Bacterial genome size & base composition


Browsing through the currently available microbial genomes in Genbank I noticed that it is remarkably easy to make some highly illustrative graphs. E.g. plotting the G+C percentage of a complete genome against the total size of the genome reveals a remarkable trend.
In the early sixties it was first noted that “Among bacteria the mean G+C content of DNA varies approximately from 25 to 75%, and this range extends over the range of the mean G+C content of DNA of higher organisms” (Sueoka, 1962).
Currently, the mean G+C content for sequenced bacterial genomes deposited in Genbank is 48.3% and ranges from 74.9% (Anaeromyxobacter dehalogenans 2CP-C) to 16.6 % (Candidatus Carsonella ruddii PV).
The figure above shows the “linear” correlation between bacterial genome size and base composition.
An adaptive explanation for this apparent correlation could be the fact that synthesis of GTP and CTP is energetically more expensive than ATP and TTP (Rocha & Danchin, 2002).

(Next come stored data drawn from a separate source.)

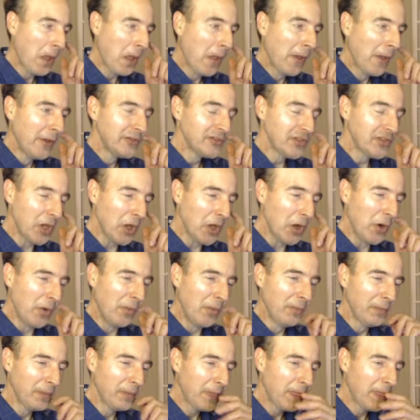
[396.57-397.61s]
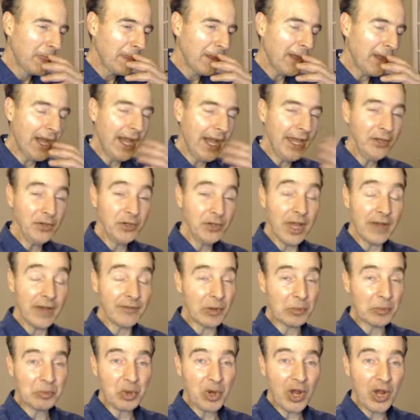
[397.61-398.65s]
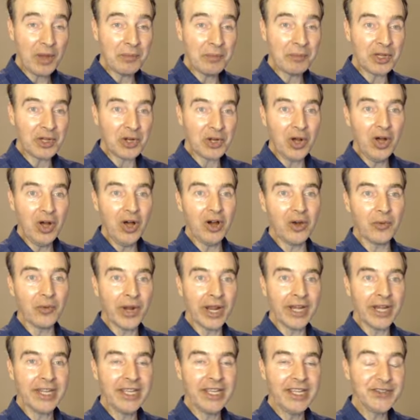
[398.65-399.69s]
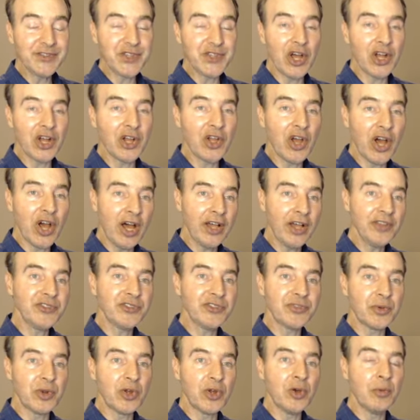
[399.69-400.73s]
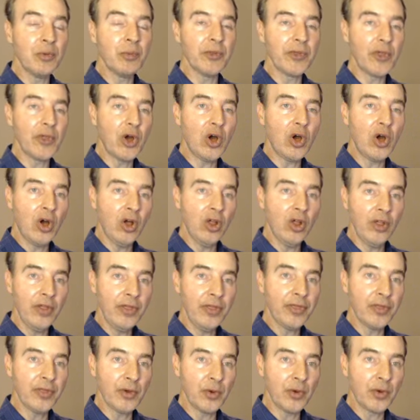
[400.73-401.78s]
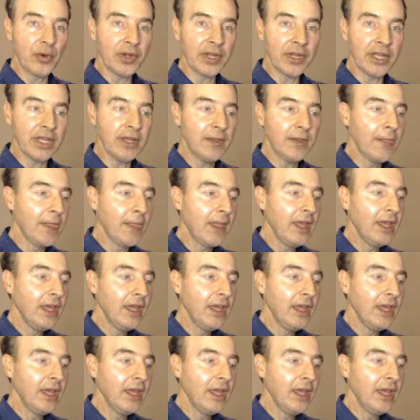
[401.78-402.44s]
So I don't have a problem at all, right? He's on God's throne with all authority.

In addition, the central role of ATP in cellular metabolism results in a greater availability relative to other nucleotides. Under resource limiting conditions, this could drive microbial genomes to drift towards AT-richness.
Another possible explanation is DNA repair. Small (reduced) genomes often lack genes involved in DNA repair machineries (Moran, 2002) allowing accumulation of point mutations. Experiments have shown that the most frequent random mutation occurring in cells is C to T (or G to A), due to the deamination of Cytosine to form Uracil, which is subsequently replicated as Thymidine (Glass et al., 2000). Thus in the absence of DNA repair mechanisms, genomes might become more AT-rich.

References
Glass JI, Lefkowitz EJ, Glass JS, Heiner CR, Chen EY, Cassell GH. 2000. The complete sequence of the mucosal pathogen Ureaplasma urealyticum. Nature 407:757-762.
Moran NA. 2002. Microbial minimalism: Genome reduction in bacterial pathogens. Cell 108:583-586.
Rocha EPC, Danchin A. 2002. Base composition bias might result from competition for metabolic resources. Trends Genet 18:291–294.
Sueoka N. 1962. On genetic basis of variation and heterogeneity of DNA base composition. PNAS 48:582-592.

2 c:

Thomieh said...

Interesting plot. I have been wondering about the GC content of bacterial genomes for quite some time now. Yesterday I found another interesting paper on the matter..
http://www.biomedcentral.com/1471-2164/11/464/abstract

Guus said...

Hi Thomieh,
Thanks for the link.
I think the GC distribution within a genome is very interesting indeed. The fact that there is often a "GC skew" from the origin of replication down might actually be useful in the process of genome assembly.